Print what the records say exactly, and omit the pictures.

-*-*-

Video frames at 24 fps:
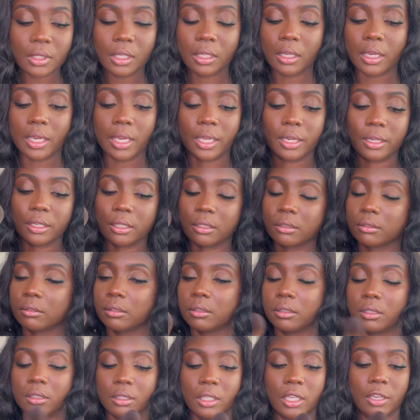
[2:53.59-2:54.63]
and
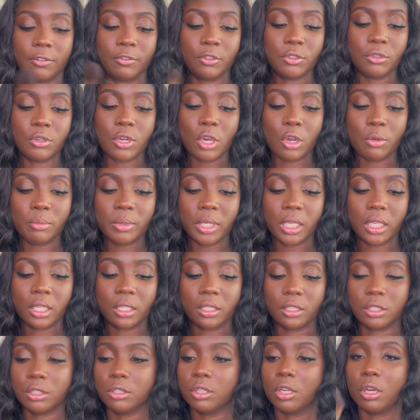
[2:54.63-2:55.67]
if you know me,
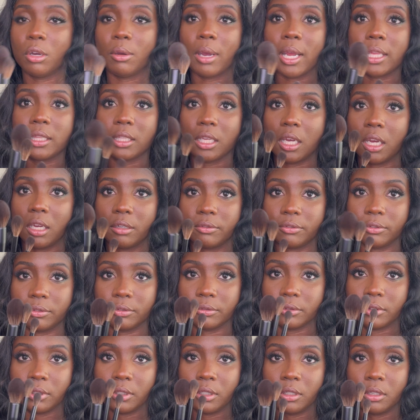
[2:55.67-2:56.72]
you know I love
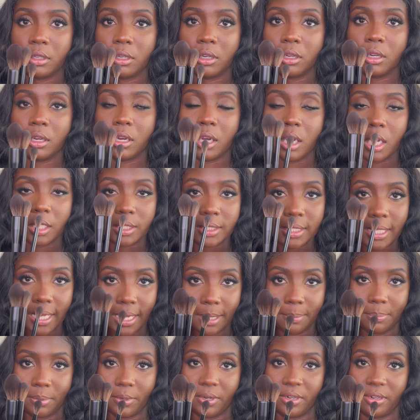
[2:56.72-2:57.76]
a
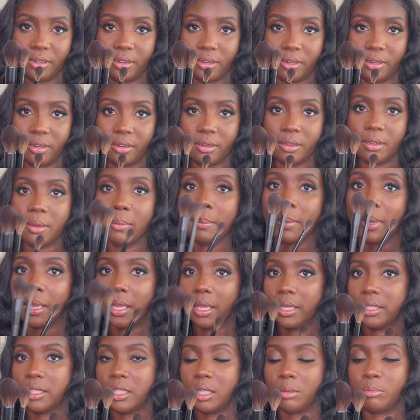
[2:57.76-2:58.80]
tapered
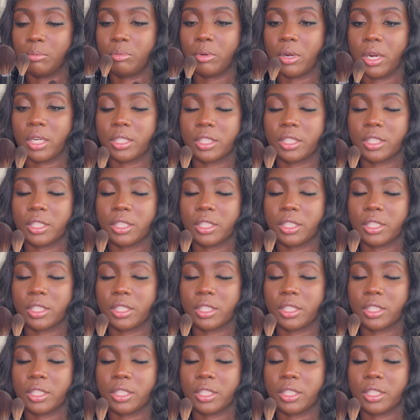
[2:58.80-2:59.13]
blending brush.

-*-*-

◆ **Written solution**:
Video frames at 24 fps:
[2:53.59-2:54.63]
and
[2:54.63-2:55.67]
if you know me,
[2:55.67-2:56.72]
you know I love
[2:56.72-2:57.76]
a
[2:57.76-2:58.80]
tapered
[2:58.80-2:59.13]
blending brush.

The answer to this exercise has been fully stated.